Directions for this task: Copy the records below exactly, starting at the line that contains "Silent video, 10 frames per second." and ending at the line that contains "[10.00-10.40s]"; leave out any pictures.

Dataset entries
-.-.-
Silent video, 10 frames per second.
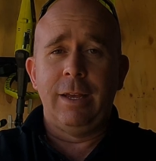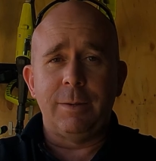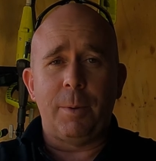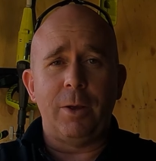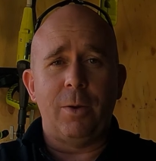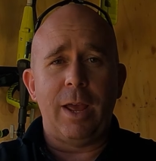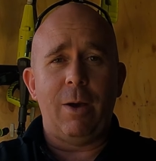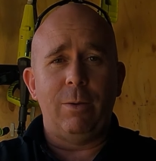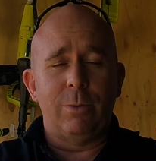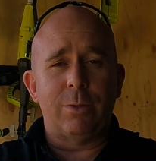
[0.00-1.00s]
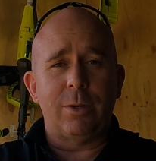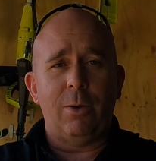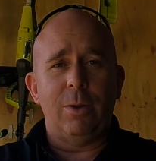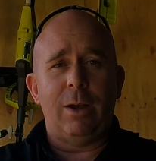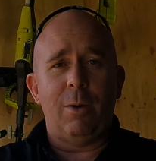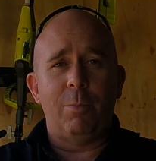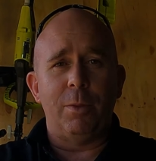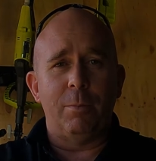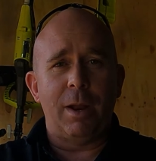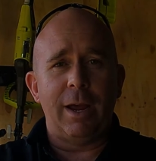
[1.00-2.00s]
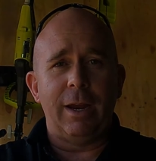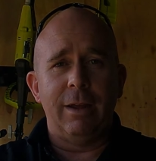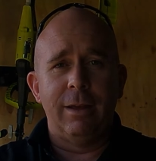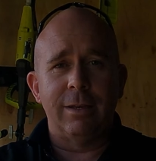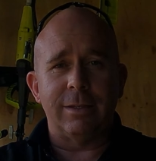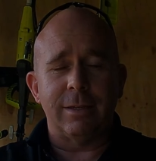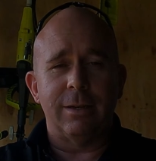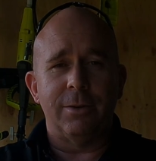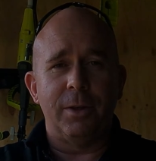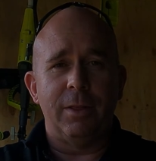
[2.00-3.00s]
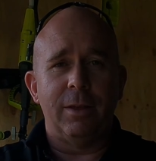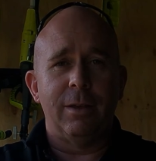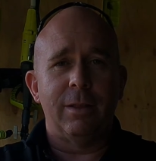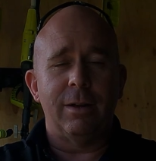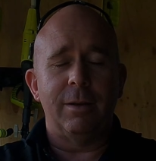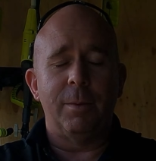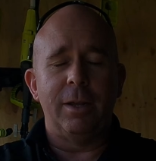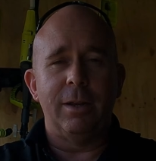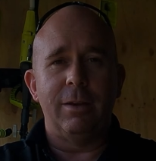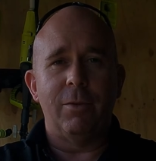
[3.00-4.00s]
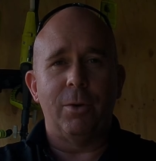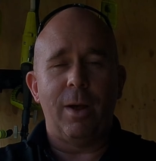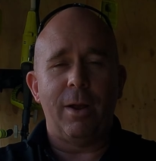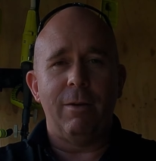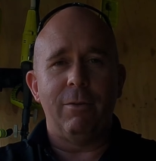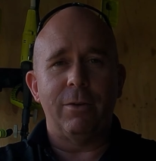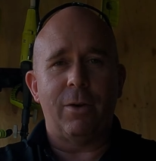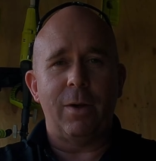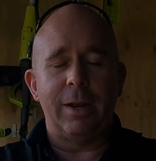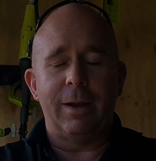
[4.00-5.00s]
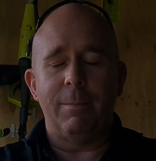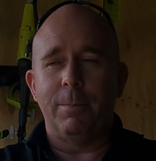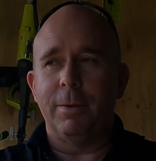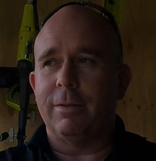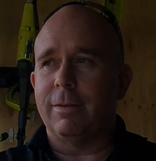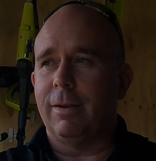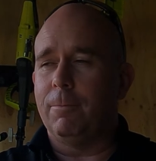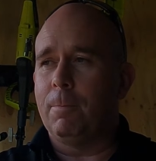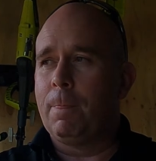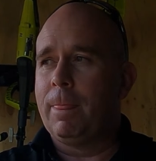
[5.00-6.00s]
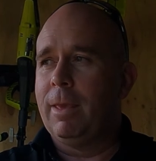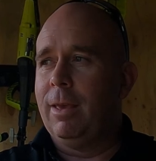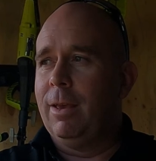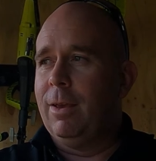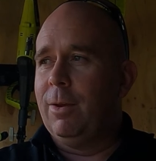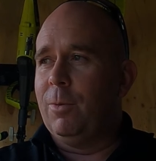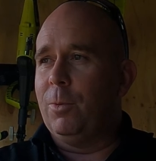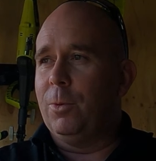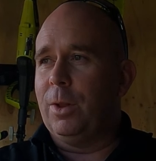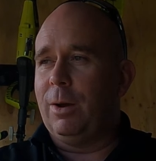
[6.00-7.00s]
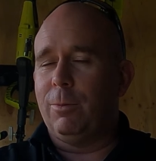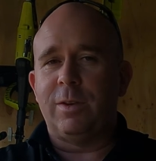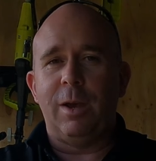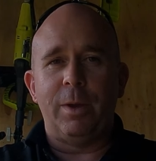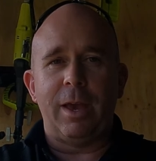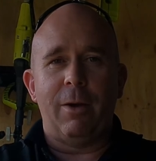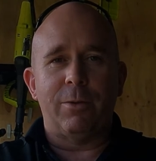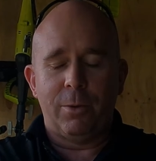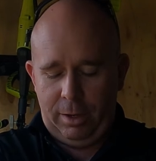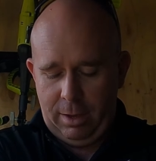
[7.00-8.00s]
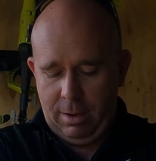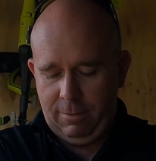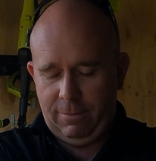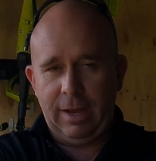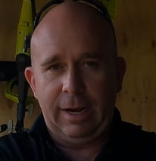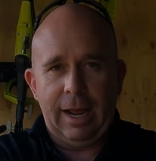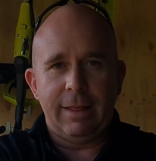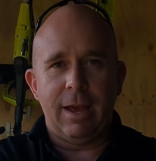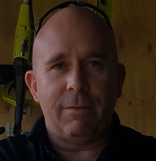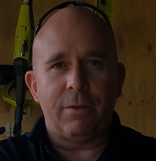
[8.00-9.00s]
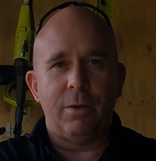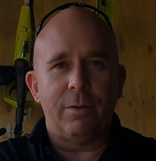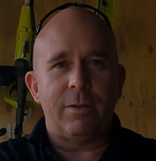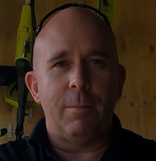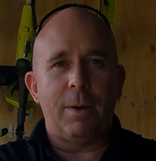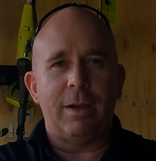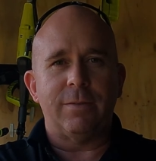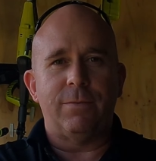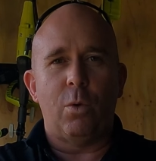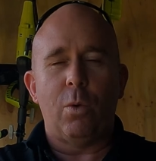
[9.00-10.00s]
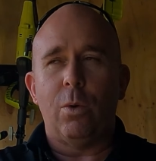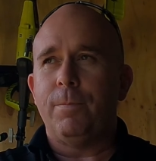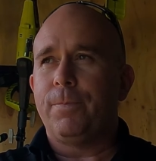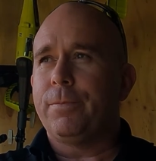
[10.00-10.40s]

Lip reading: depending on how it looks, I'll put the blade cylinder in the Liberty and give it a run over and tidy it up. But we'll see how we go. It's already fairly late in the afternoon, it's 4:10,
-.-.-
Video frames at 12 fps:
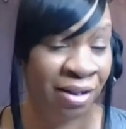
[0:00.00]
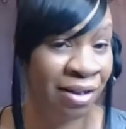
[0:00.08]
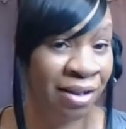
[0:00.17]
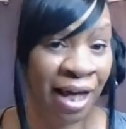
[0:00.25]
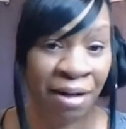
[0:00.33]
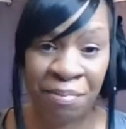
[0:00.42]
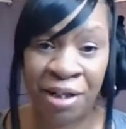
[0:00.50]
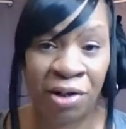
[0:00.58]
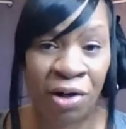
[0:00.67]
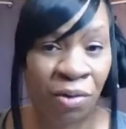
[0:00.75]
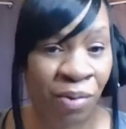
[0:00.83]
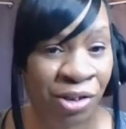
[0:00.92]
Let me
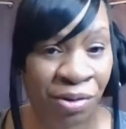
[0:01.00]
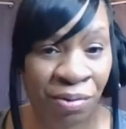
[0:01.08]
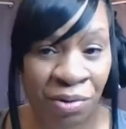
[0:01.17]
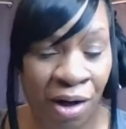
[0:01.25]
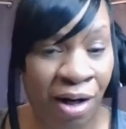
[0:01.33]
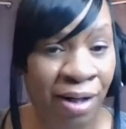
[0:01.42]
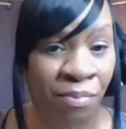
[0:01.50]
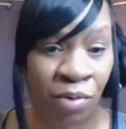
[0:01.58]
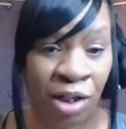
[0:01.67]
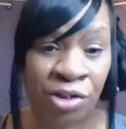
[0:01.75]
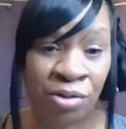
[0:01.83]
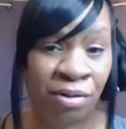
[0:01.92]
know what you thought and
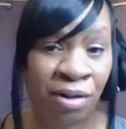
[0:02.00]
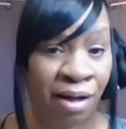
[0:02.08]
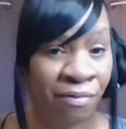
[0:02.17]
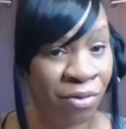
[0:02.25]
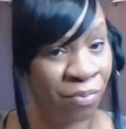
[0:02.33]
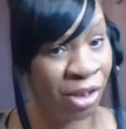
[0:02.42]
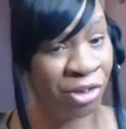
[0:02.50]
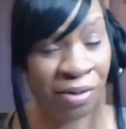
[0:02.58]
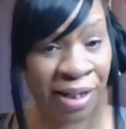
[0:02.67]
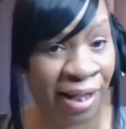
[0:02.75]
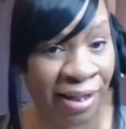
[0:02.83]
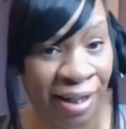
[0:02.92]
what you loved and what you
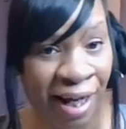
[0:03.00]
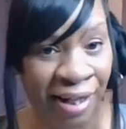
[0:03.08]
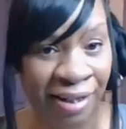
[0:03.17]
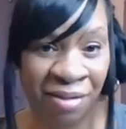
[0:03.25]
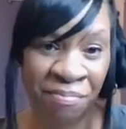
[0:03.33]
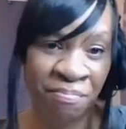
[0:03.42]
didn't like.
-.-.-
Solution to this task:
Silent video, 10 frames per second.
[0.00-1.00s]
[1.00-2.00s]
[2.00-3.00s]
[3.00-4.00s]
[4.00-5.00s]
[5.00-6.00s]
[6.00-7.00s]
[7.00-8.00s]
[8.00-9.00s]
[9.00-10.00s]
[10.00-10.40s]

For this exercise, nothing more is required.